Nutritional Value Of Dill Weed
Providing a tangy addition to food dishes.
Fresh dill weed features green feathery fronds suitable for use as a culinary herb. It's used in pickling and pairs well with fish and eggs. The taste is similar to caraway with grass-like notes. The nutritional value of dill is low, but that doesn't make it bad for you, it provides trace amounts of vitamins, minerals and essential fatty acids, and it also confers some medicinal benefit.
A 1 g serving of fresh dill contains less than one calorie, making it a smart choice to add flavour to the foods in your meal plan without contributing much in the way of calories. Of course, with so few calories, this herb has very little in the way of macronutrients for energy. Each serving has 0.03 g of protein, 0.07 g of carbohydrates and 0.01 g of fat.
Vitamins and Minerals
Add a serving of dill weed to a recipe, and you take in 2 per cent of the daily recommended intake of vitamin A. This is a small amount, but even this contributes to healthy vision. Vitamin A helps reduce the risk of night blindness and macular degeneration. One serving of this herb also provides 1 per cent of the vitamin C you need daily, as well as 1 per cent of the manganese.

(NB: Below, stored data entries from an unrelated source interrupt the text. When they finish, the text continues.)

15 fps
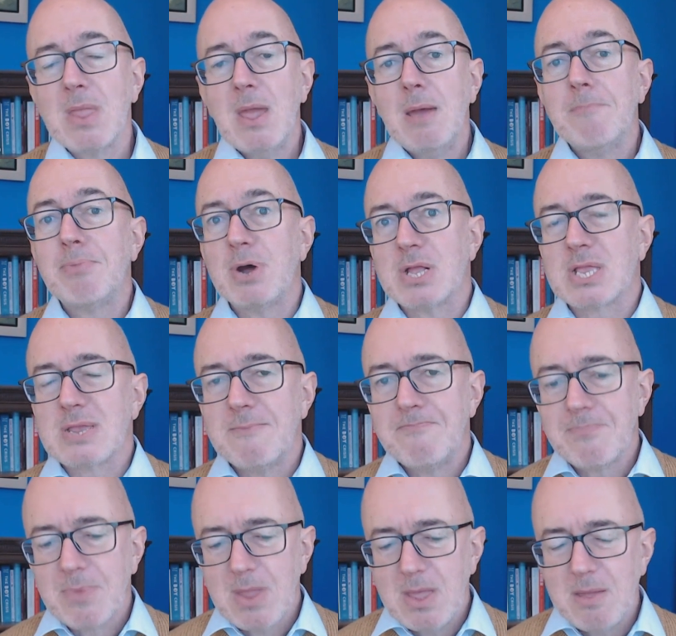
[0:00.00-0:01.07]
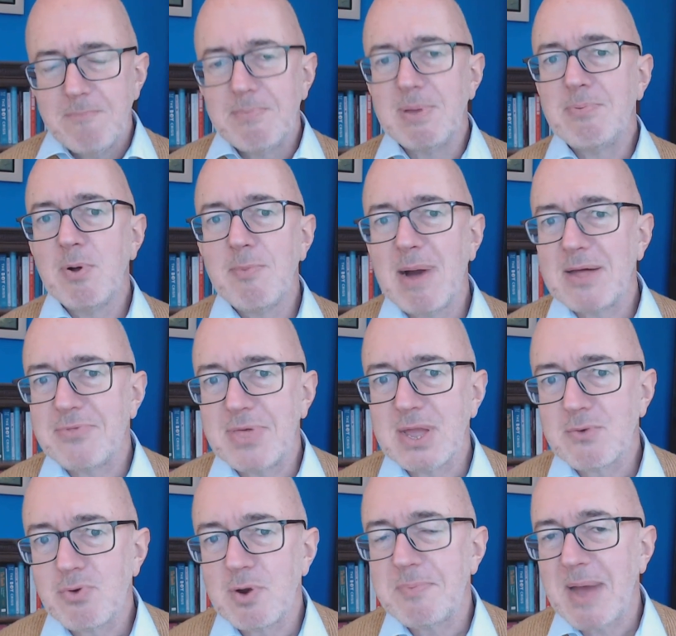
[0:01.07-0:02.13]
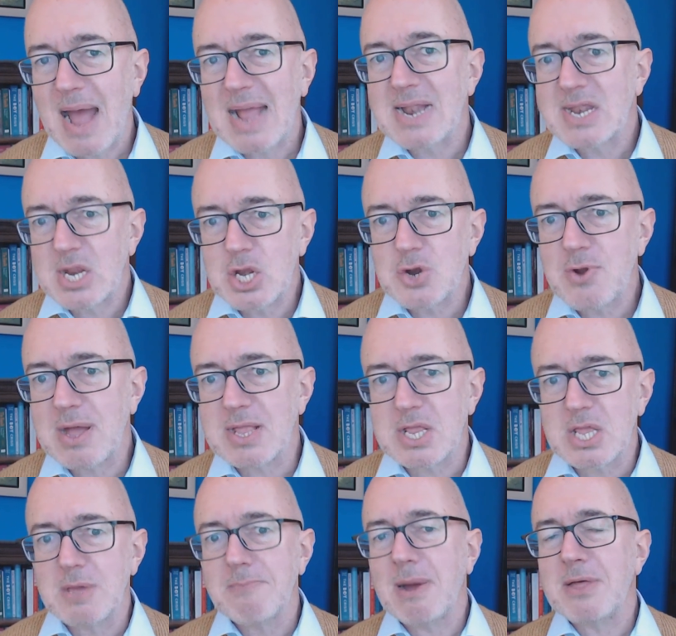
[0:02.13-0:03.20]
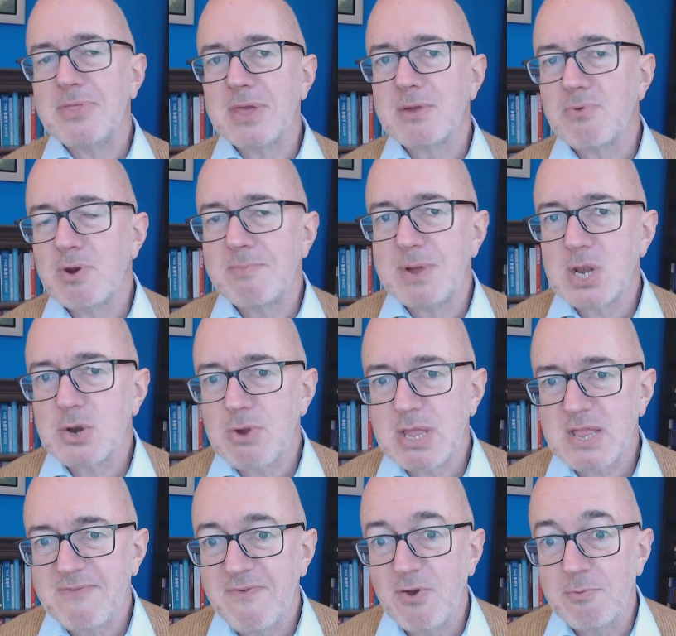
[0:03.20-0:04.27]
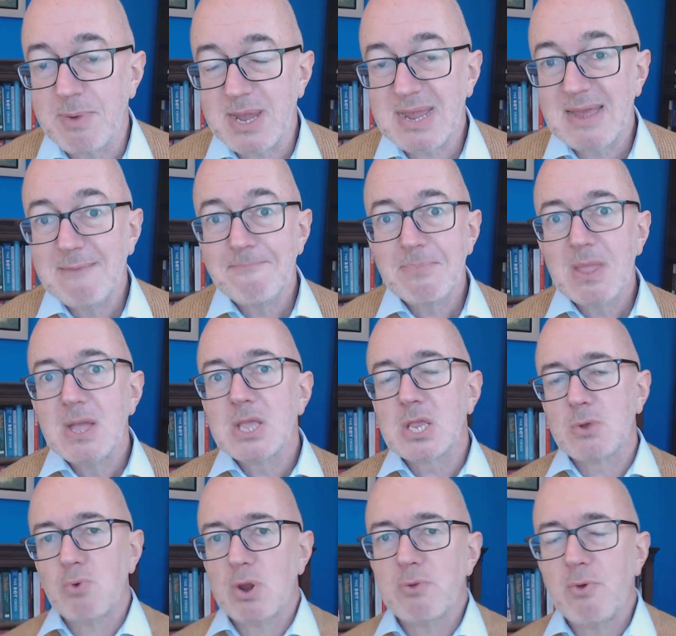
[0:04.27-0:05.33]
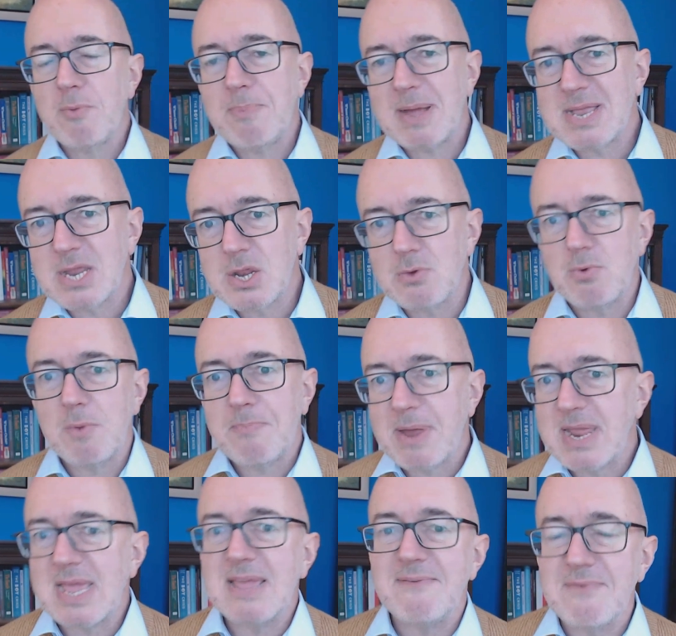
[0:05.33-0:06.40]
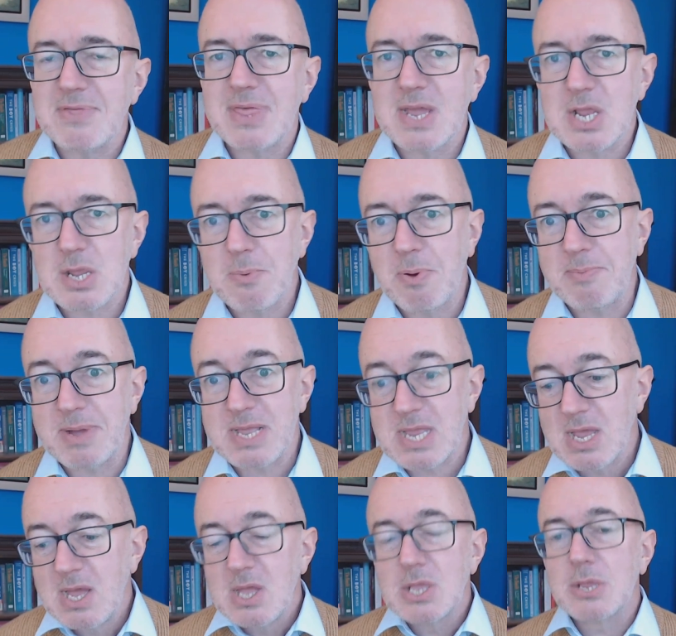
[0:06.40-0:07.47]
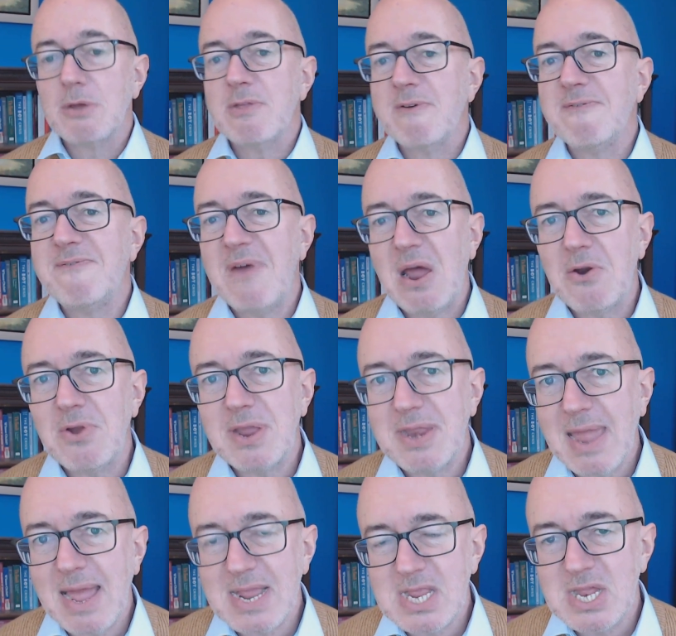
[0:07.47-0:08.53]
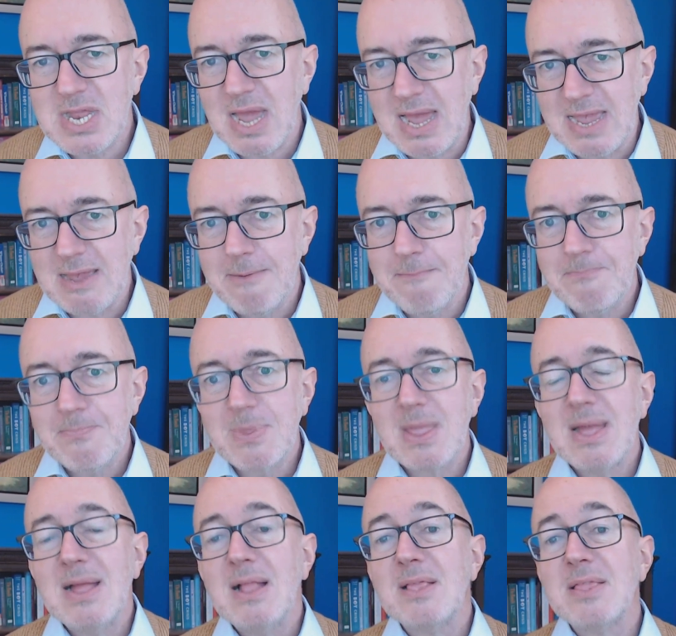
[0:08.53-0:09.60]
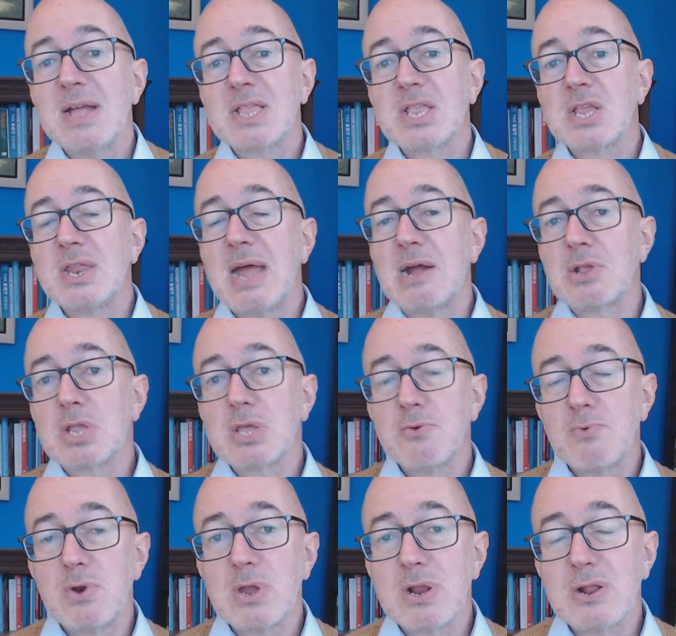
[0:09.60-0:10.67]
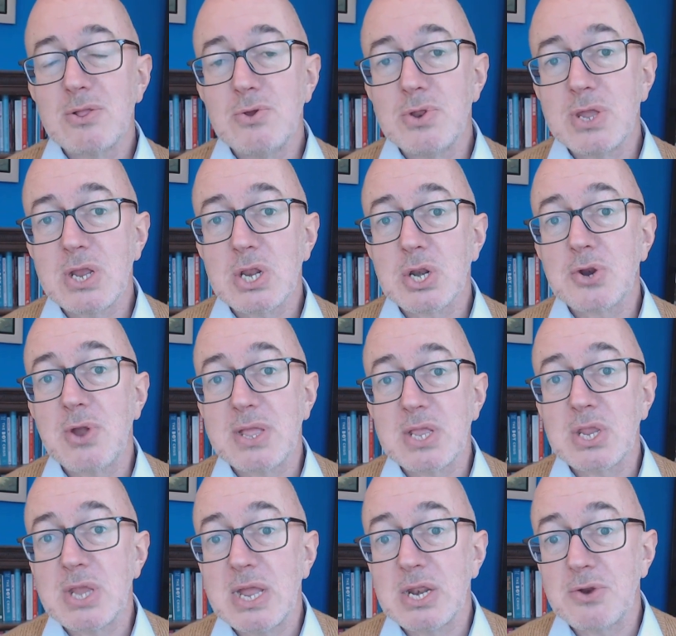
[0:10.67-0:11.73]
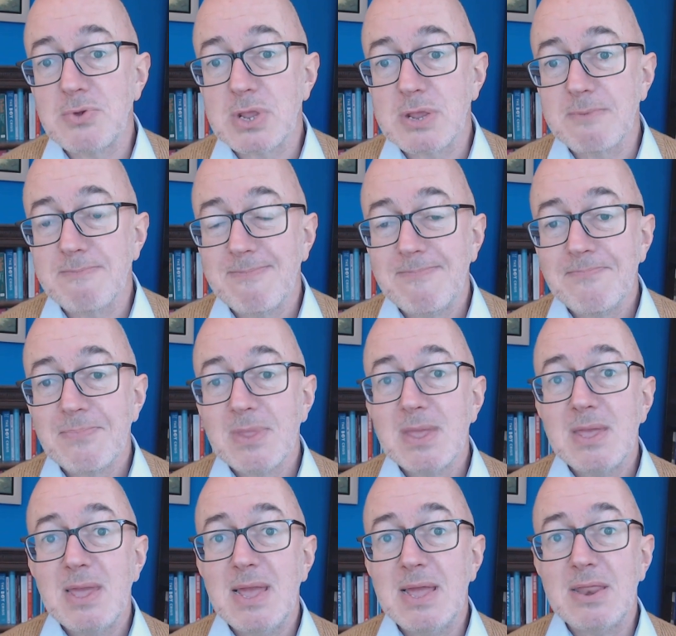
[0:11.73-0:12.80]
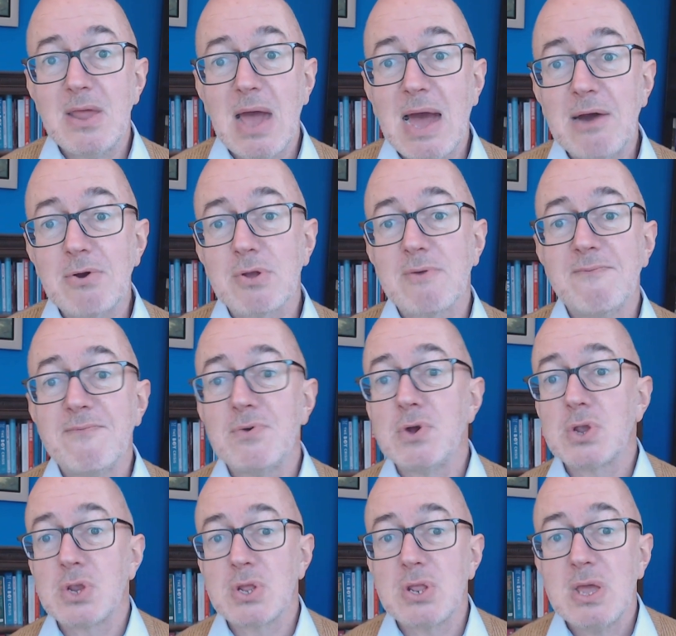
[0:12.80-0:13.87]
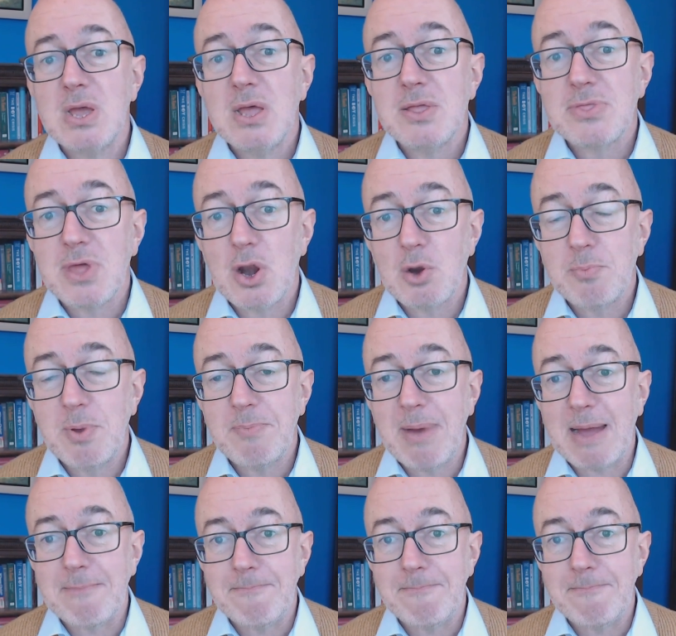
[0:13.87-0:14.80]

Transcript: But people might think we're a bit anti-trans. They might think we're a bit transphobic. So what do we better do? We better even things up a bit. So the very next day, let's announce that we're including transgenderism in our conversion therapy ban.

Eating dill introduces small amounts of essential fatty acids into your diet that are useful for your cognitive and heart function. In fact, an article published in the July 2004 issue of "American Family Physician" notes that getting adequate amounts of omega-3 fatty acids reduces mortality for people with heart disease. You need much more than the amount in dill, each serving provides 0.1 mg of omega-3 fatty acids and 0.8 mg of omega-6 fatty acids. The University of Maryland Medical Centre’s suggested dosage of essential fatty acids stands at 1 g to 4 g daily.